El ecosistema IOTA avanza hacia la digitalización del comercio global con su plataforma TWIN y una alianza estratégica con Salus, enfocada en el financiamiento de minerales críticos como cobre, litio y tierras raras.
El objetivo: atacar el déficit de $2.5 billones en trade finance, producto de sistemas obsoletos basados en papeleo, procesos fragmentados y elevados costos de intermediación.
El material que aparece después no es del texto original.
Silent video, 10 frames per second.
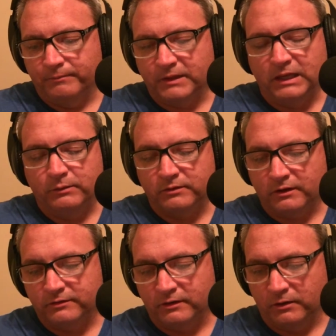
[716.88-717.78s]
He was
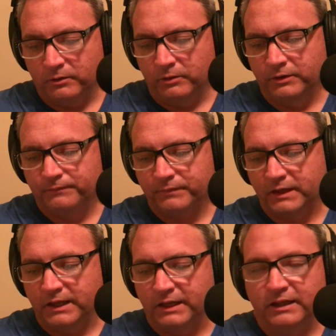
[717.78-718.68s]
also
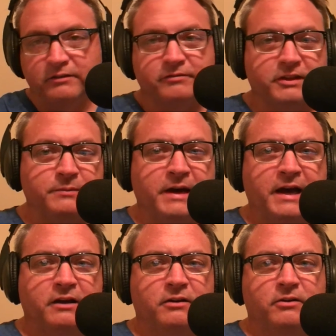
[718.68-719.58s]
in
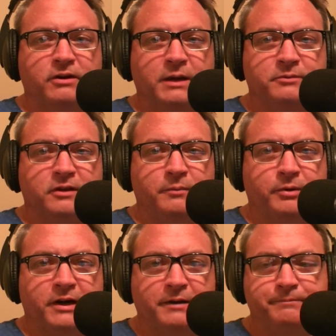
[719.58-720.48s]
Fleabag on Amazon
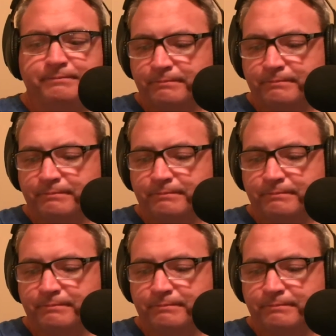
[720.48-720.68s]
Prime,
Salus: financiamiento transparente para minerales críticos
Salus utiliza la infraestructura de IOTA para:
- Digital Identity y KYC: con identificadores descentralizados (DIDs) y credenciales verificables para proveedores, compradores, transportistas e incluso contenedores.
- Tokenización de documentos: facturas, recibos de almacén y conocimientos de embarque convertidos en NFTs anclados en el ledger de IOTA.
- Auditoría inmutable: cada inspección, transporte o actualización queda registrada en la red.
- Smart contracts: automatización de pagos y transferencias de propiedad según hitos verificados en la cadena de suministro.
- IOTA Gas Station: cubre comisiones en nombre de los usuarios, facilitando la entrada de actores pequeños o no familiarizados con Web3.
Con esta arquitectura, Salus conecta capital institucional, fondos DeFi y stablecoins a un sector históricamente frenado por la falta de confianza y eficiencia.
Más allá de Salus: IOTA como infraestructura de comercio digital
La estrategia se complementa con iniciativas como:
- TLIP en África Oriental, que sustituye procesos PDF por flujos digitales en tiempo real para comercio transfronterizo.
- Realize, que tokeniza activos tradicionales como bonos del Tesoro estadounidense, acercándolos al ecosistema DeFi.
Estos proyectos muestran un patrón claro: reconstruir la infraestructura del comercio global sobre bases verificables, automatizadas e inclusivas.